_Data records_
+===+

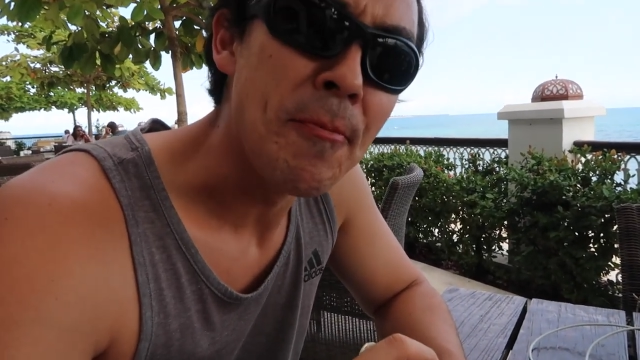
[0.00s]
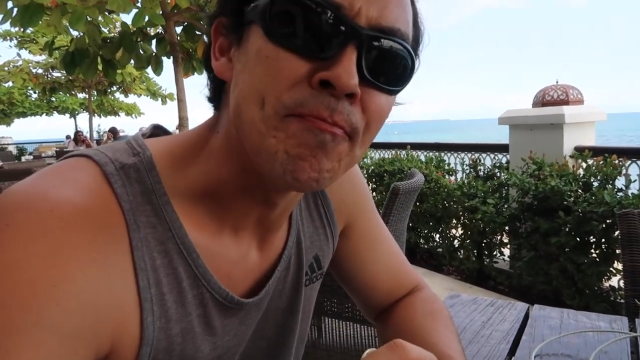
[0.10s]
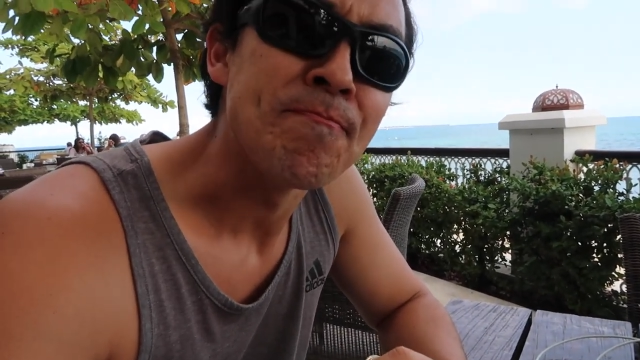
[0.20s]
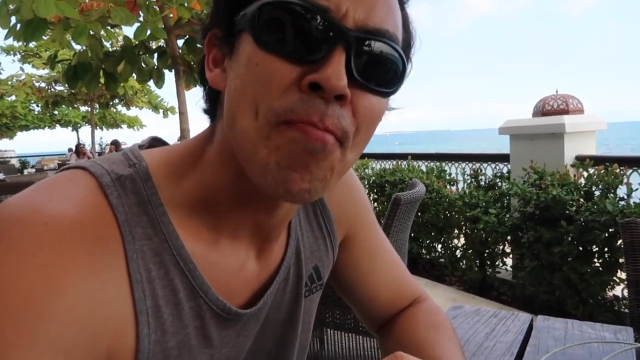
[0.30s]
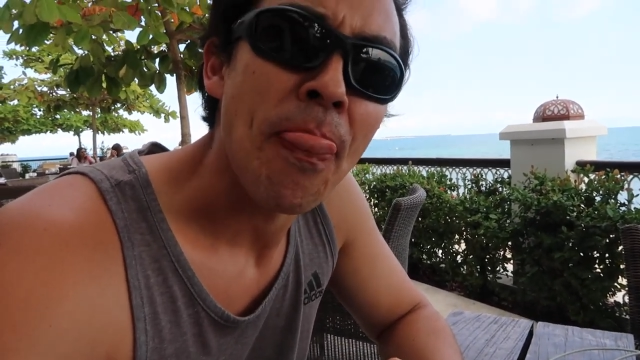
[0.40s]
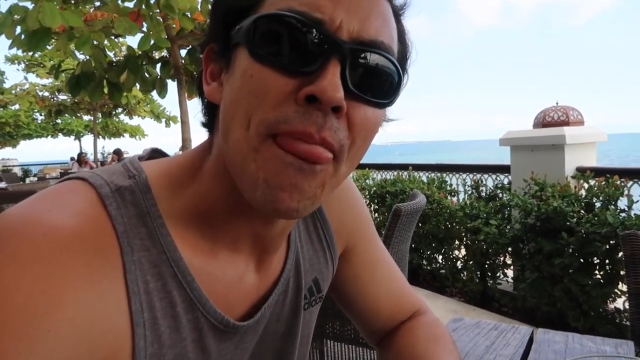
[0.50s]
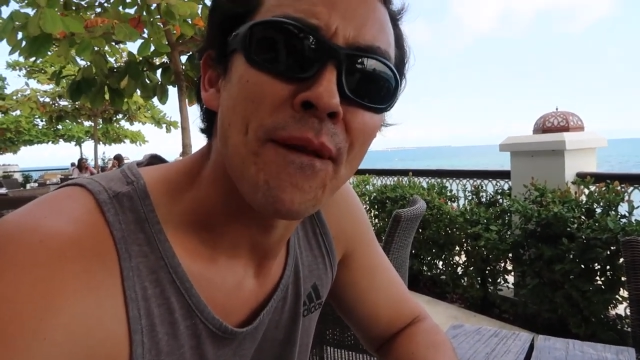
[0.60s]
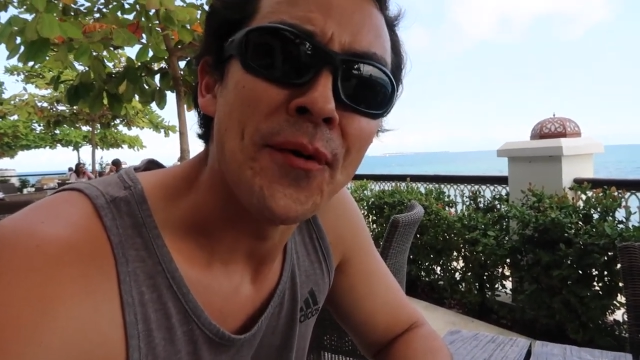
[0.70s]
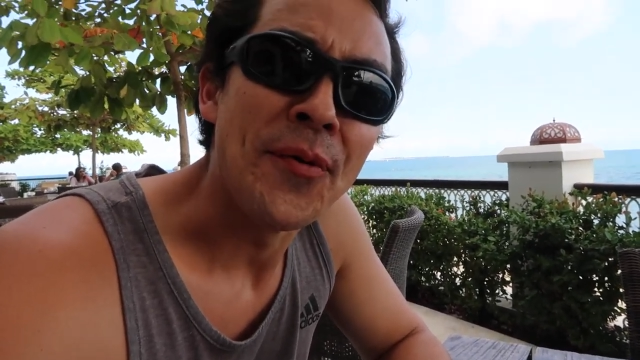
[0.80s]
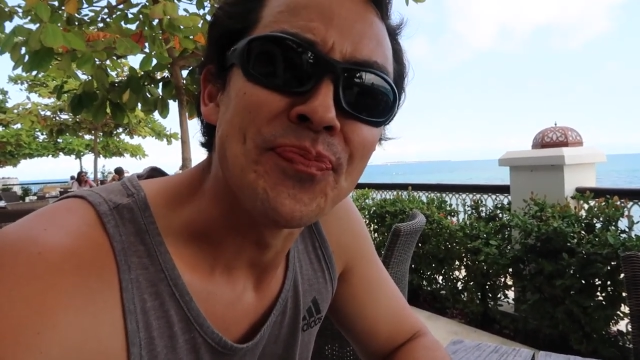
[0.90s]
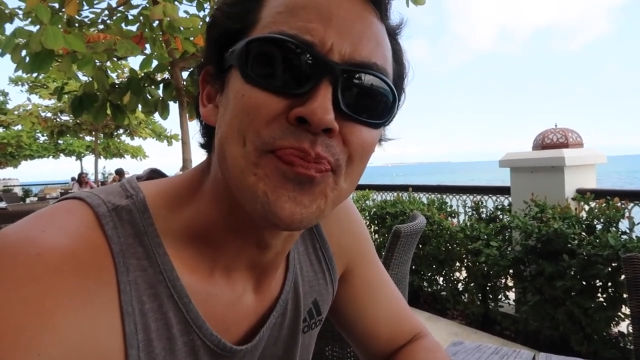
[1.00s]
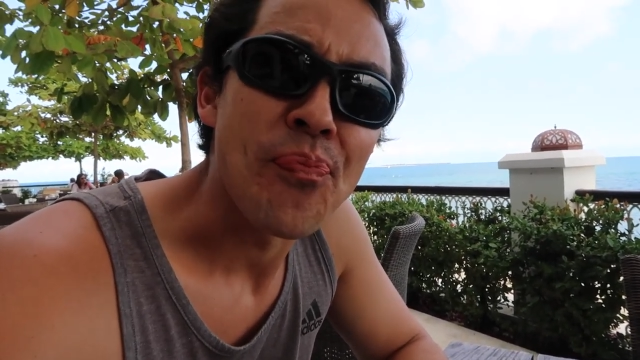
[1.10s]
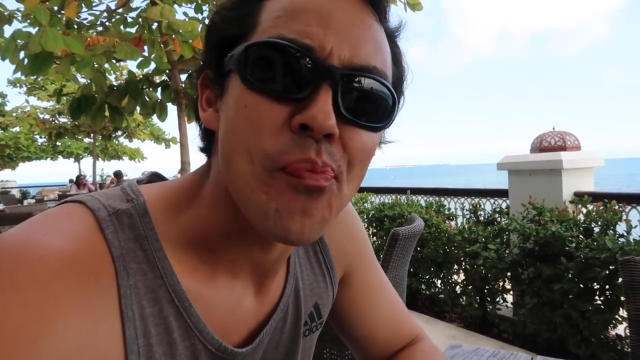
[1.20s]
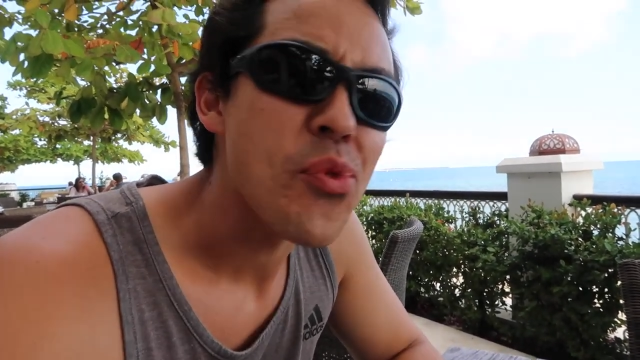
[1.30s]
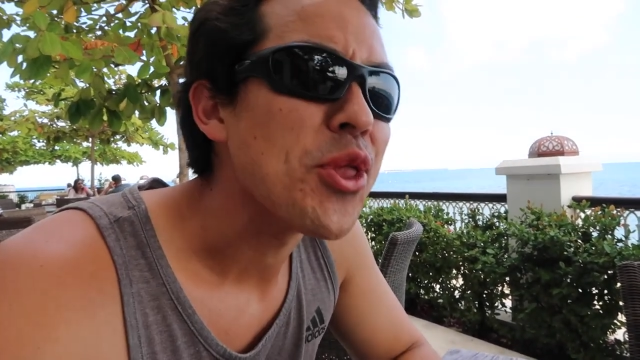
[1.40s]
I told you
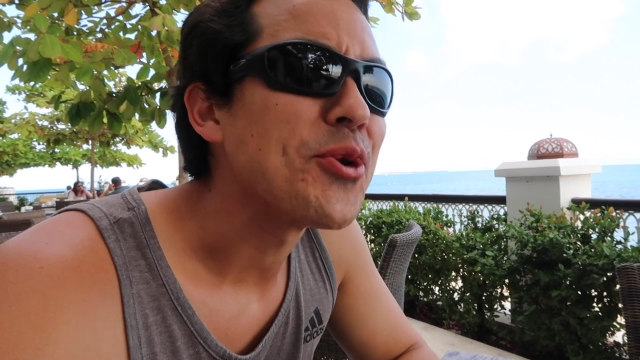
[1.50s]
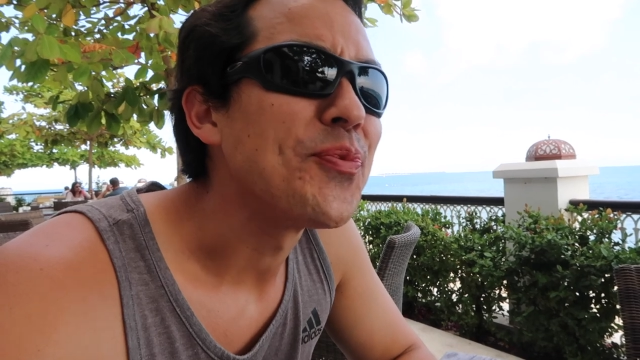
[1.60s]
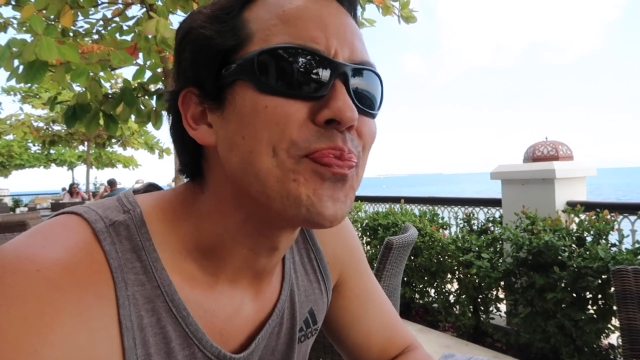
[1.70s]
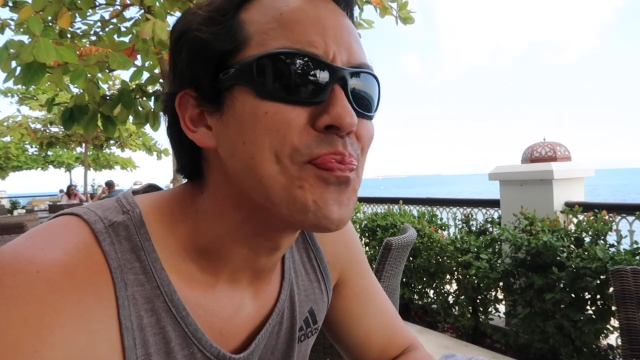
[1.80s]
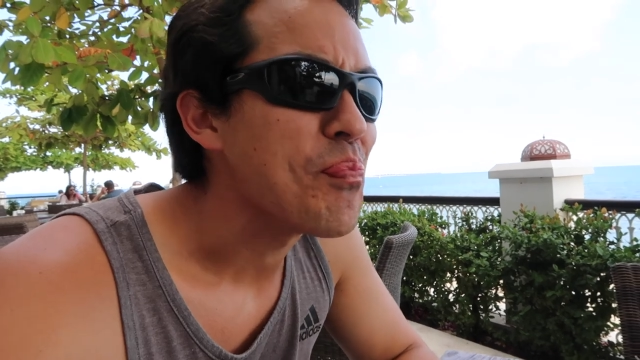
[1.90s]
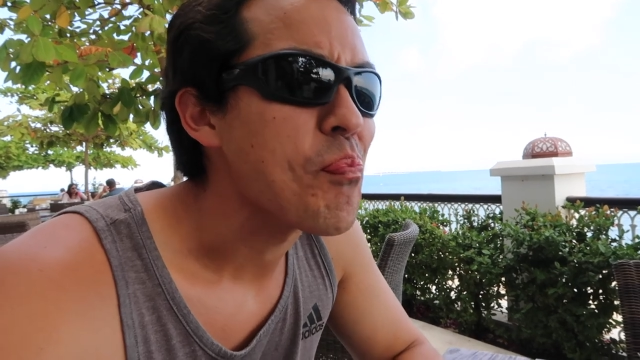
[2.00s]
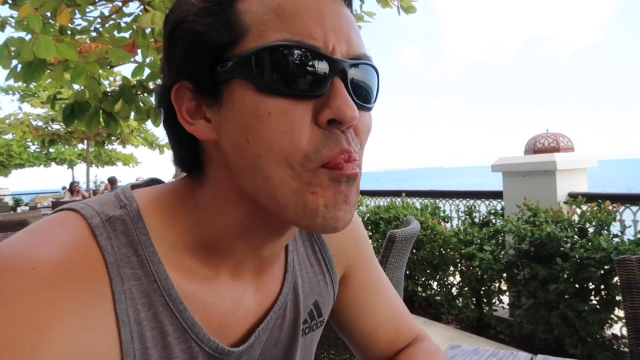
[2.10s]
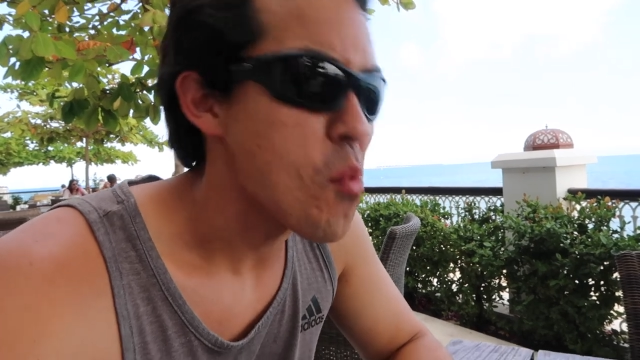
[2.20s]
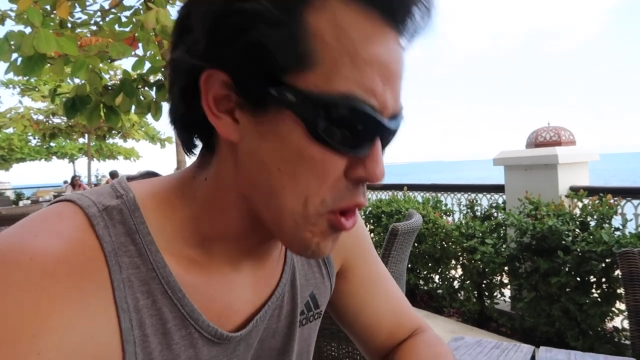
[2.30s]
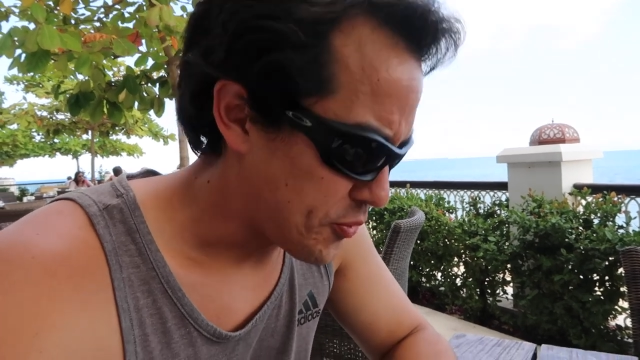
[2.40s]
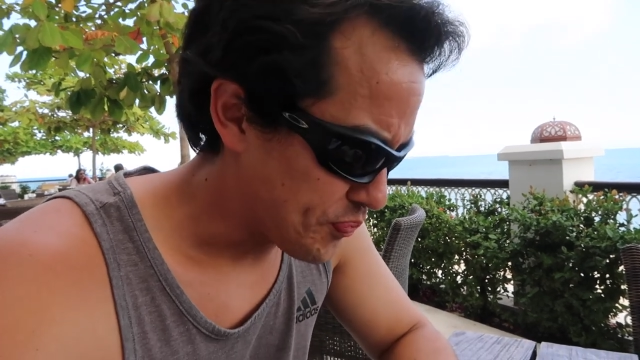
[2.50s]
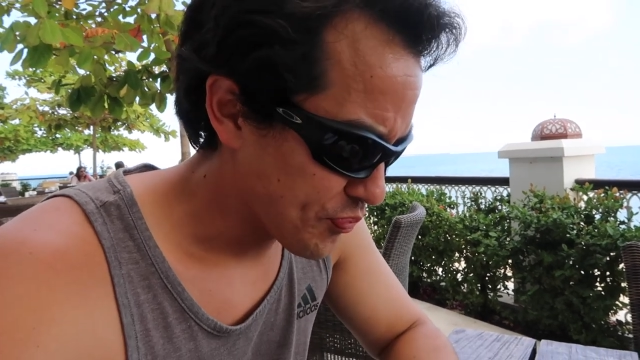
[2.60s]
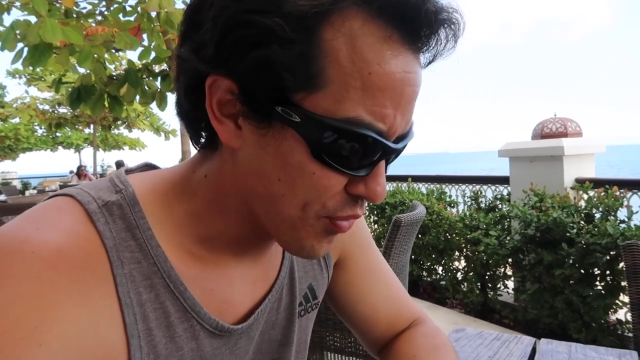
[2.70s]
it's sour. I wonder if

+===+

_Required action_
What is needed is an exact reproduction of the data, pictures excluded.

_Task result_
[0.00s]
[0.10s]
[0.20s]
[0.30s]
[0.40s]
[0.50s]
[0.60s]
[0.70s]
[0.80s]
[0.90s]
[1.00s]
[1.10s]
[1.20s]
[1.30s]
[1.40s]
I told you
[1.50s]
[1.60s]
[1.70s]
[1.80s]
[1.90s]
[2.00s]
[2.10s]
[2.20s]
[2.30s]
[2.40s]
[2.50s]
[2.60s]
[2.70s]
it's sour. I wonder if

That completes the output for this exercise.